◆ **Brief**
All that is needed is the lines from the one containing "[0:43.43-0:43.93]" through the end of the listing, printed exactly, with no pictures among them.

═══ Information given ═══

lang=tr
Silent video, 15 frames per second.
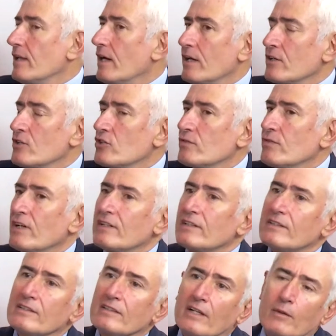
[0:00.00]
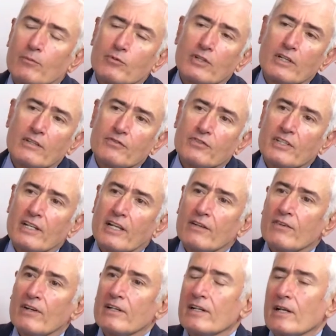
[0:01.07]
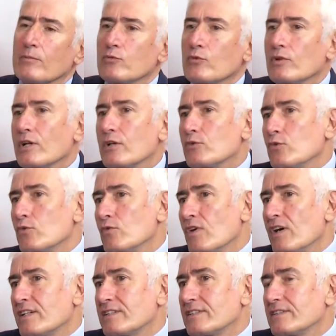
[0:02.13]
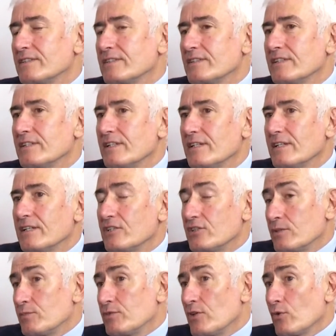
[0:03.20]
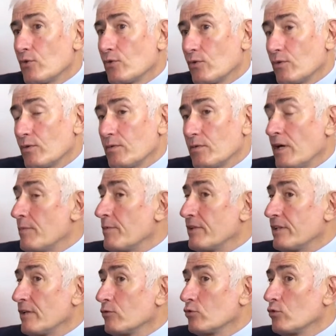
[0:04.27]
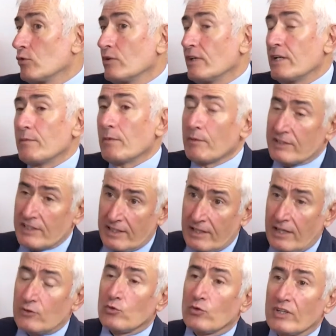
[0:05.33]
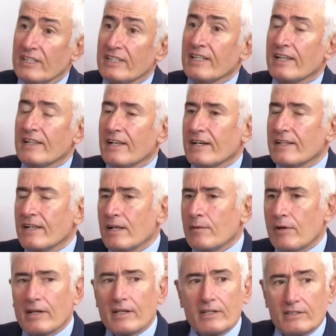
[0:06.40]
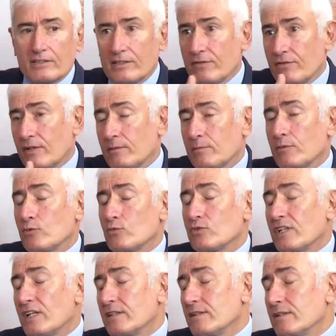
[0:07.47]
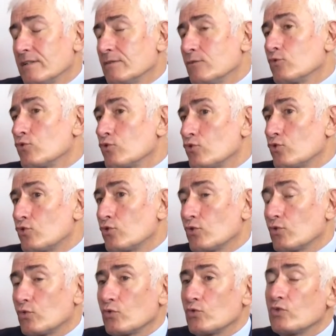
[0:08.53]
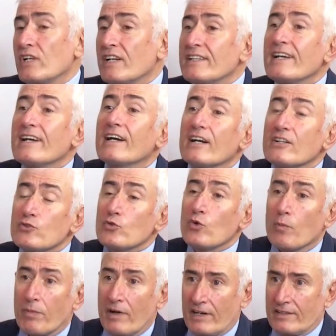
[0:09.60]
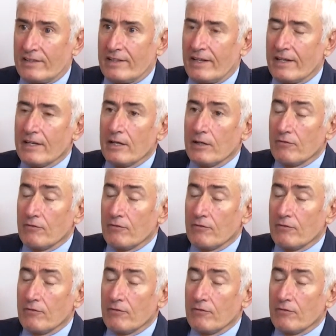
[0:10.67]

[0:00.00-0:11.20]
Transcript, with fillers: Ne Arınç var, ne Abdullah Şener var, ne Abdullah Gül var. Hiç kimse yok. Ahmet Davutoğlu, Ali Babacan daha sonra gidenlerden ama işte Fatma Ünsal e, kurucusu. Kuruculardan kaçı o partide?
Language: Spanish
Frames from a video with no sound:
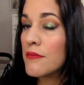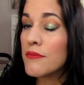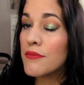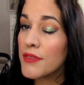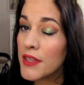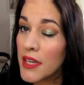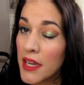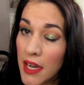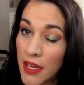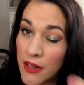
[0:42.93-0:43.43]

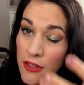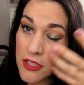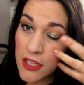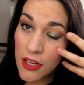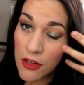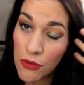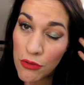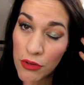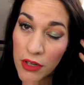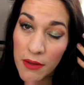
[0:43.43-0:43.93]
Fijaros
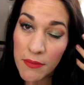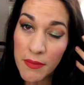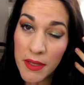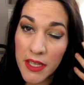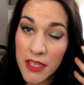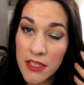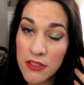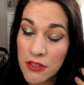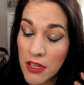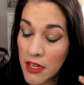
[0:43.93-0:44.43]
el look que
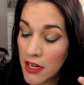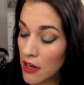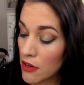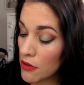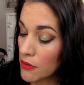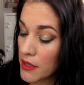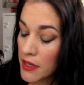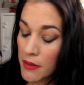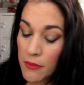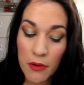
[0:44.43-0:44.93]
me he hecho, ahora
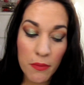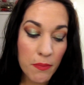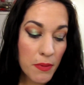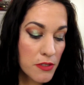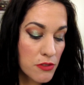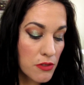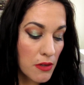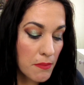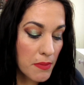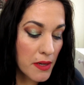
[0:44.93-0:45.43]
lo veremos
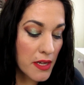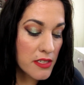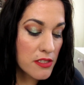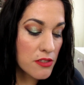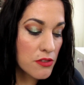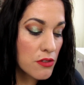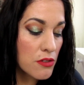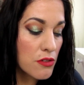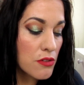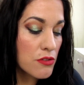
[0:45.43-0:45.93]
paso a
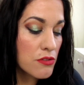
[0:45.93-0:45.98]
paso.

═══

◆ **Result of this task**
[0:43.43-0:43.93]
Fijaros
[0:43.93-0:44.43]
el look que
[0:44.43-0:44.93]
me he hecho, ahora
[0:44.93-0:45.43]
lo veremos
[0:45.43-0:45.93]
paso a
[0:45.93-0:45.98]
paso.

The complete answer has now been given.